Aim of the exercise:
Return the complete listing without omission.
********
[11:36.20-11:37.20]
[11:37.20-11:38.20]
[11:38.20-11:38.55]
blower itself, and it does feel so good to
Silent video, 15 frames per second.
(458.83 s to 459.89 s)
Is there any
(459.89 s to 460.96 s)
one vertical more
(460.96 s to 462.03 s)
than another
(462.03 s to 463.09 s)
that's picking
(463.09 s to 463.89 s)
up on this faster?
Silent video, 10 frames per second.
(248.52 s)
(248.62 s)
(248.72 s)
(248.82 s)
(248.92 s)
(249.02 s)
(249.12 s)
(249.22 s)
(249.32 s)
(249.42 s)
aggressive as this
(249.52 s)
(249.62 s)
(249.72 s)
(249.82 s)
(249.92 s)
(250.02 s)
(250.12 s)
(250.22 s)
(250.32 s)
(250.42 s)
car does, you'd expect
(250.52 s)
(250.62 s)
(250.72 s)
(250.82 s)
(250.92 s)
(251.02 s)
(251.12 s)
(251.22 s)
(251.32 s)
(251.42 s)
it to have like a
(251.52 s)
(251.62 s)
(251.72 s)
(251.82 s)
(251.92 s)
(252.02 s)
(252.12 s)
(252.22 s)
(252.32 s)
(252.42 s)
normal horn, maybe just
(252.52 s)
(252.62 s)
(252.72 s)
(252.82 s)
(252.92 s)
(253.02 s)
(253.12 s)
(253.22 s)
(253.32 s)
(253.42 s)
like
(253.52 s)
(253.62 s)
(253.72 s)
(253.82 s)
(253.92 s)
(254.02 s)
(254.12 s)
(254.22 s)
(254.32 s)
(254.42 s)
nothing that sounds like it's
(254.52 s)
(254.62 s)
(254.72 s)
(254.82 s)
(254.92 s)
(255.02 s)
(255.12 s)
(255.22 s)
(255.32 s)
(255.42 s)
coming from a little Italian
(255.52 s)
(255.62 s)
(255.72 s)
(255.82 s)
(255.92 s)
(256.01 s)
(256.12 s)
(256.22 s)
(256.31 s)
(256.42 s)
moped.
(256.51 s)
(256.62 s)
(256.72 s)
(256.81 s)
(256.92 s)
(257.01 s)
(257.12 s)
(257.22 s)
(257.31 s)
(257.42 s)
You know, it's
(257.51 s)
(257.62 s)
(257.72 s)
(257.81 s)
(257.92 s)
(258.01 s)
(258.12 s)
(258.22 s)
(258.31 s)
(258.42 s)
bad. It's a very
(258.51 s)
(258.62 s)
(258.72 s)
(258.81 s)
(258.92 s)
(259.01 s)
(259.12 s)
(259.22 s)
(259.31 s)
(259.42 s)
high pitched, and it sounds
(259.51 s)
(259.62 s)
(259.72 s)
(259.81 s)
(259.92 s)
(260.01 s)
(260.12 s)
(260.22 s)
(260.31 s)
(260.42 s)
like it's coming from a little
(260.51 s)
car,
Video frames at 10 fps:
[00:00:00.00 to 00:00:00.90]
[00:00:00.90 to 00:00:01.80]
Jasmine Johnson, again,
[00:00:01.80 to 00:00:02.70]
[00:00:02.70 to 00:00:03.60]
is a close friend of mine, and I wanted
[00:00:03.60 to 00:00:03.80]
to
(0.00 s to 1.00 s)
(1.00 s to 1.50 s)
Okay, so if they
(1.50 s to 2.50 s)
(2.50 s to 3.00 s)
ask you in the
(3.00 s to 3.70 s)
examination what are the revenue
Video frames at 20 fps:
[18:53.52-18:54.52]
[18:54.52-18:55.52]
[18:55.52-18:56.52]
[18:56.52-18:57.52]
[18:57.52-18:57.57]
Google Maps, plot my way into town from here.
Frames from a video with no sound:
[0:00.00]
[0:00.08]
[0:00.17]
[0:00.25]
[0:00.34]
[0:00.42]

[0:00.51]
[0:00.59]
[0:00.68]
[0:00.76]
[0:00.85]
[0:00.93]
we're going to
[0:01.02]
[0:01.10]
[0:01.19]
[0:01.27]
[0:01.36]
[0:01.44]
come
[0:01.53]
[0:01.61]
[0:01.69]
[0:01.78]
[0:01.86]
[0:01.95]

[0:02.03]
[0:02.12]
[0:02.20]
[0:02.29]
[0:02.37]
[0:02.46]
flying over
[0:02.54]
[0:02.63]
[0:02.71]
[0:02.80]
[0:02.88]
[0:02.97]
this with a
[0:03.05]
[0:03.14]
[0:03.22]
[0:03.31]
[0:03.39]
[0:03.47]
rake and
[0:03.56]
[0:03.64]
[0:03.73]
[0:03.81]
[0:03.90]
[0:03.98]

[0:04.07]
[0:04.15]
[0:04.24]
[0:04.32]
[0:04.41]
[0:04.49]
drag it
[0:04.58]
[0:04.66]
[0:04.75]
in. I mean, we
********
Response to this exercise:
[11:36.20-11:37.20]
[11:37.20-11:38.20]
[11:38.20-11:38.55]
blower itself, and it does feel so good to
Silent video, 15 frames per second.
(458.83 s to 459.89 s)
Is there any
(459.89 s to 460.96 s)
one vertical more
(460.96 s to 462.03 s)
than another
(462.03 s to 463.09 s)
that's picking
(463.09 s to 463.89 s)
up on this faster?
Silent video, 10 frames per second.
(248.52 s)
(248.62 s)
(248.72 s)
(248.82 s)
(248.92 s)
(249.02 s)
(249.12 s)
(249.22 s)
(249.32 s)
(249.42 s)
aggressive as this
(249.52 s)
(249.62 s)
(249.72 s)
(249.82 s)
(249.92 s)
(250.02 s)
(250.12 s)
(250.22 s)
(250.32 s)
(250.42 s)
car does, you'd expect
(250.52 s)
(250.62 s)
(250.72 s)
(250.82 s)
(250.92 s)
(251.02 s)
(251.12 s)
(251.22 s)
(251.32 s)
(251.42 s)
it to have like a
(251.52 s)
(251.62 s)
(251.72 s)
(251.82 s)
(251.92 s)
(252.02 s)
(252.12 s)
(252.22 s)
(252.32 s)
(252.42 s)
normal horn, maybe just
(252.52 s)
(252.62 s)
(252.72 s)
(252.82 s)
(252.92 s)
(253.02 s)
(253.12 s)
(253.22 s)
(253.32 s)
(253.42 s)
like
(253.52 s)
(253.62 s)
(253.72 s)
(253.82 s)
(253.92 s)
(254.02 s)
(254.12 s)
(254.22 s)
(254.32 s)
(254.42 s)
nothing that sounds like it's
(254.52 s)
(254.62 s)
(254.72 s)
(254.82 s)
(254.92 s)
(255.02 s)
(255.12 s)
(255.22 s)
(255.32 s)
(255.42 s)
coming from a little Italian
(255.52 s)
(255.62 s)
(255.72 s)
(255.82 s)
(255.92 s)
(256.01 s)
(256.12 s)
(256.22 s)
(256.31 s)
(256.42 s)
moped.
(256.51 s)
(256.62 s)
(256.72 s)
(256.81 s)
(256.92 s)
(257.01 s)
(257.12 s)
(257.22 s)
(257.31 s)
(257.42 s)
You know, it's
(257.51 s)
(257.62 s)
(257.72 s)
(257.81 s)
(257.92 s)
(258.01 s)
(258.12 s)
(258.22 s)
(258.31 s)
(258.42 s)
bad. It's a very
(258.51 s)
(258.62 s)
(258.72 s)
(258.81 s)
(258.92 s)
(259.01 s)
(259.12 s)
(259.22 s)
(259.31 s)
(259.42 s)
high pitched, and it sounds
(259.51 s)
(259.62 s)
(259.72 s)
(259.81 s)
(259.92 s)
(260.01 s)
(260.12 s)
(260.22 s)
(260.31 s)
(260.42 s)
like it's coming from a little
(260.51 s)
car,
Video frames at 10 fps:
[00:00:00.00 to 00:00:00.90]
[00:00:00.90 to 00:00:01.80]
Jasmine Johnson, again,
[00:00:01.80 to 00:00:02.70]
[00:00:02.70 to 00:00:03.60]
is a close friend of mine, and I wanted
[00:00:03.60 to 00:00:03.80]
to
(0.00 s to 1.00 s)
(1.00 s to 1.50 s)
Okay, so if they
(1.50 s to 2.50 s)
(2.50 s to 3.00 s)
ask you in the
(3.00 s to 3.70 s)
examination what are the revenue
Video frames at 20 fps:
[18:53.52-18:54.52]
[18:54.52-18:55.52]
[18:55.52-18:56.52]
[18:56.52-18:57.52]
[18:57.52-18:57.57]
Google Maps, plot my way into town from here.
Frames from a video with no sound:
[0:00.00]
[0:00.08]
[0:00.17]
[0:00.25]
[0:00.34]
[0:00.42]

[0:00.51]
[0:00.59]
[0:00.68]
[0:00.76]
[0:00.85]
[0:00.93]
we're going to
[0:01.02]
[0:01.10]
[0:01.19]
[0:01.27]
[0:01.36]
[0:01.44]
come
[0:01.53]
[0:01.61]
[0:01.69]
[0:01.78]
[0:01.86]
[0:01.95]

[0:02.03]
[0:02.12]
[0:02.20]
[0:02.29]
[0:02.37]
[0:02.46]
flying over
[0:02.54]
[0:02.63]
[0:02.71]
[0:02.80]
[0:02.88]
[0:02.97]
this with a
[0:03.05]
[0:03.14]
[0:03.22]
[0:03.31]
[0:03.39]
[0:03.47]
rake and
[0:03.56]
[0:03.64]
[0:03.73]
[0:03.81]
[0:03.90]
[0:03.98]

[0:04.07]
[0:04.15]
[0:04.24]
[0:04.32]
[0:04.41]
[0:04.49]
drag it
[0:04.58]
[0:04.66]
[0:04.75]
in. I mean, we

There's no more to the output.